*DATASET EXCERPTS*:

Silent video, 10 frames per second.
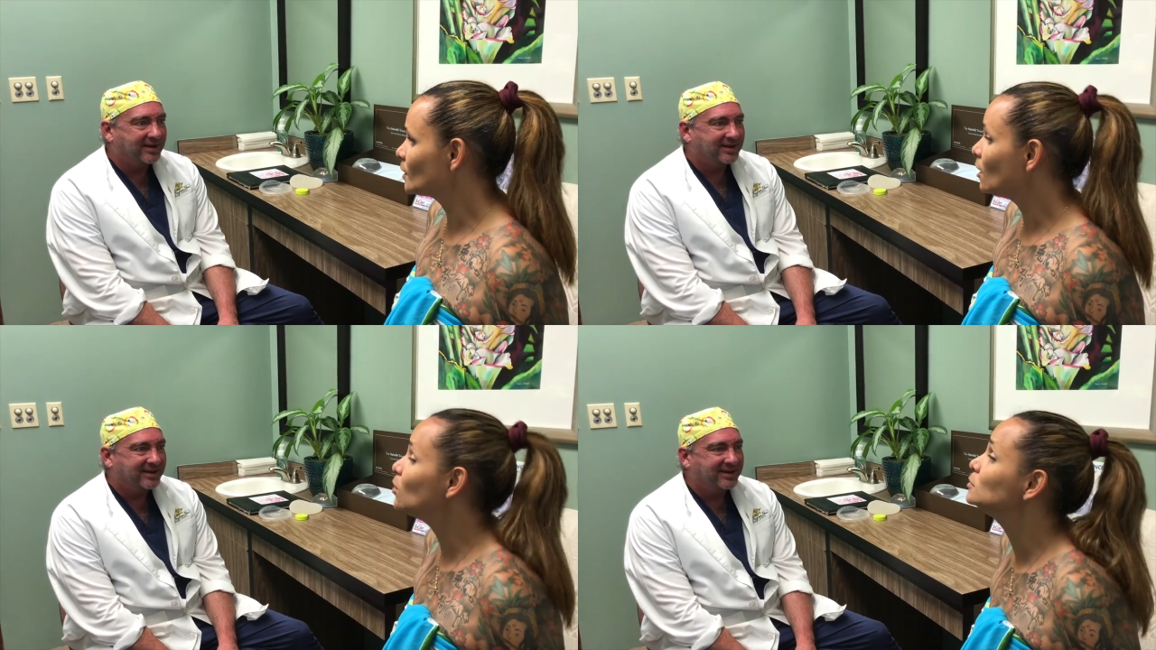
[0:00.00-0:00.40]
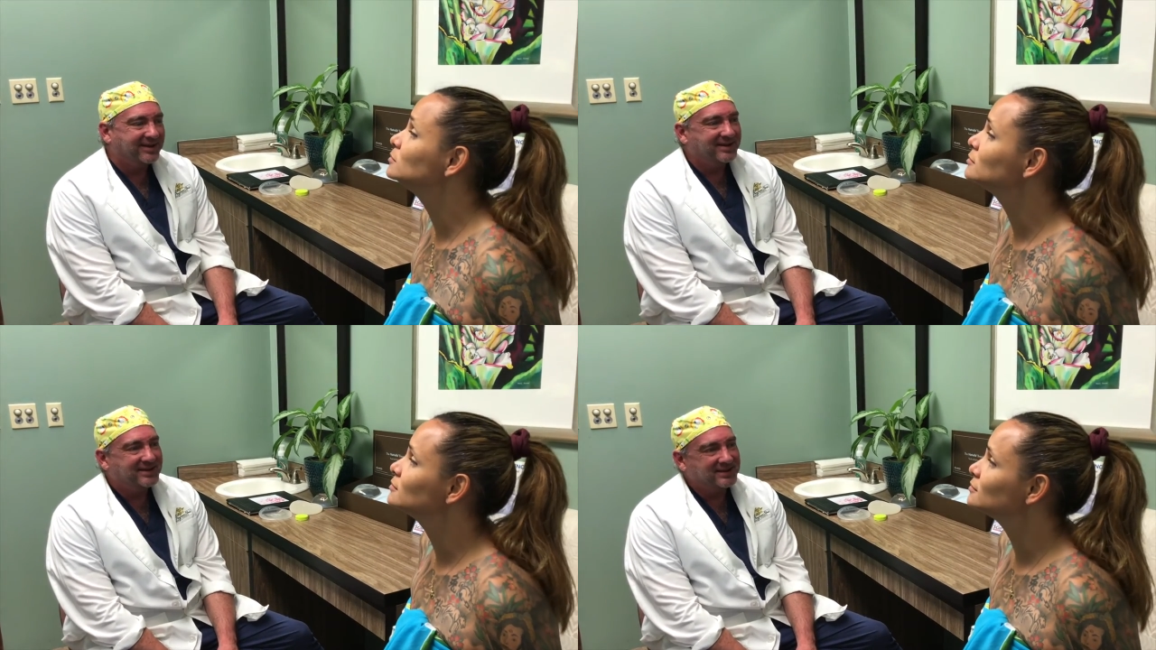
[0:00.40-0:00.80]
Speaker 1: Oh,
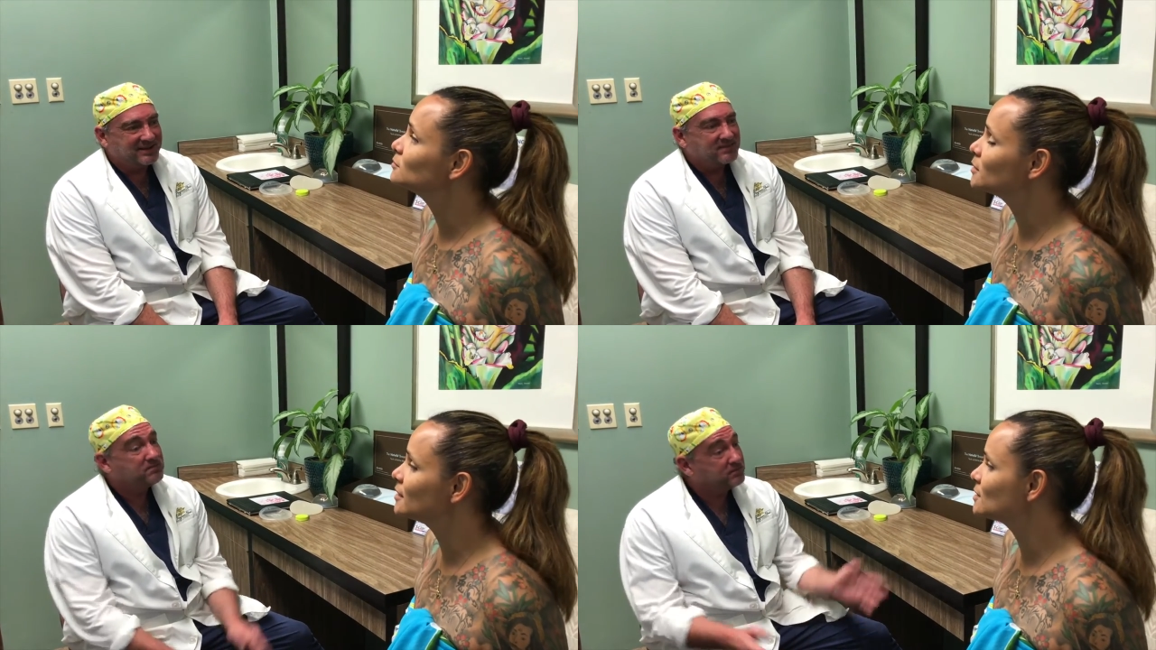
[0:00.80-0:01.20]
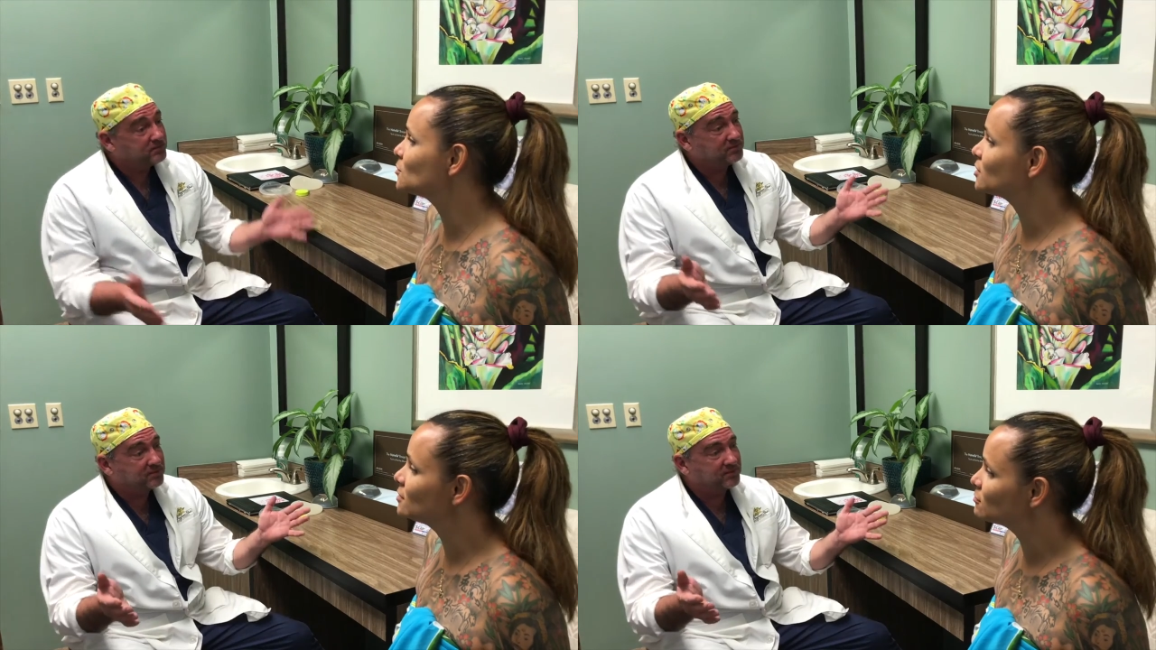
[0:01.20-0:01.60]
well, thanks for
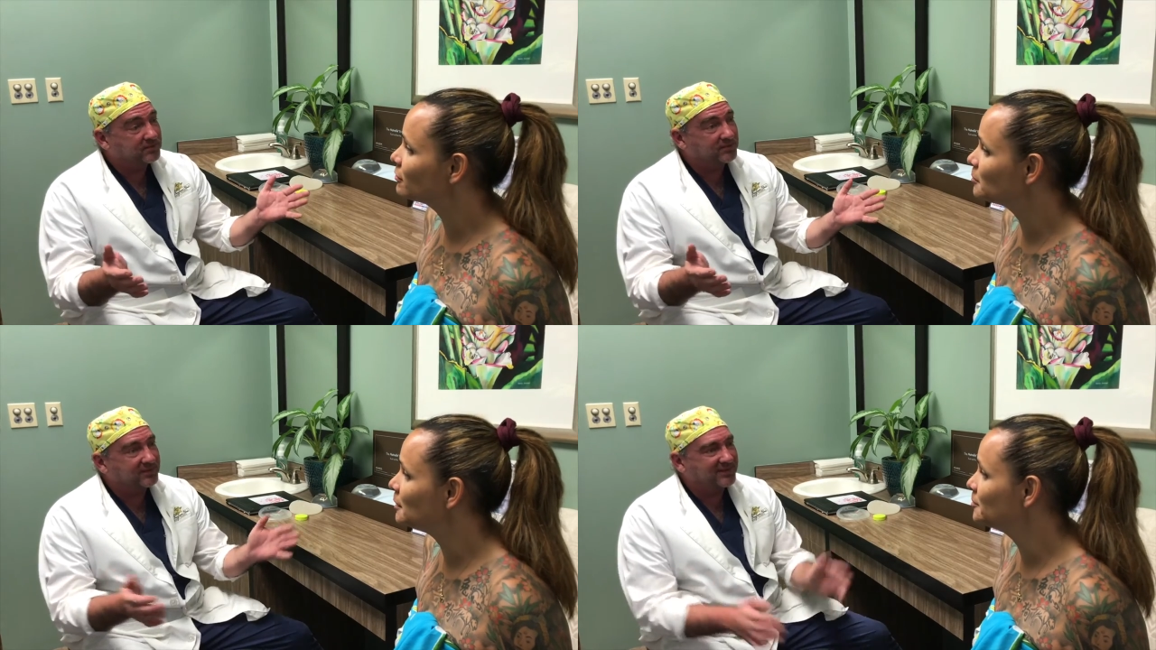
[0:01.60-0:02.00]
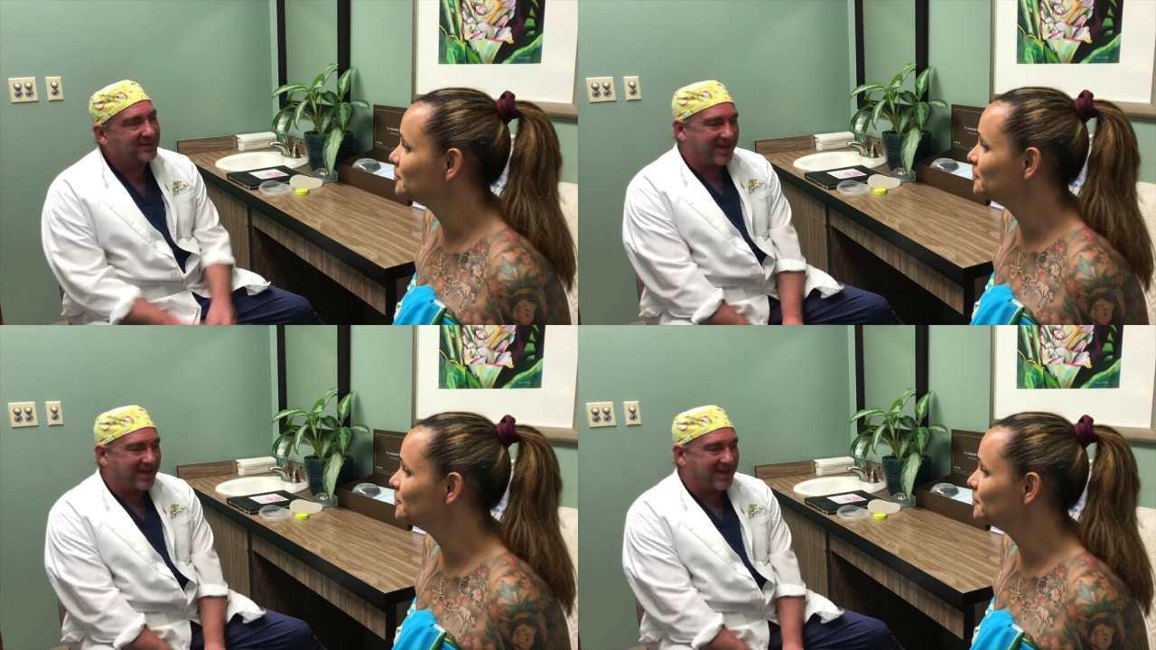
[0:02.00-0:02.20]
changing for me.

*DESCRIPTION OF THE TASK*:
Each entry above should come back word for word, and no picture should come with it.

*SOLUTION*:
Silent video, 10 frames per second.
[0:00.00-0:00.40]
[0:00.40-0:00.80]
Speaker 1: Oh,
[0:00.80-0:01.20]
[0:01.20-0:01.60]
well, thanks for
[0:01.60-0:02.00]
[0:02.00-0:02.20]
changing for me.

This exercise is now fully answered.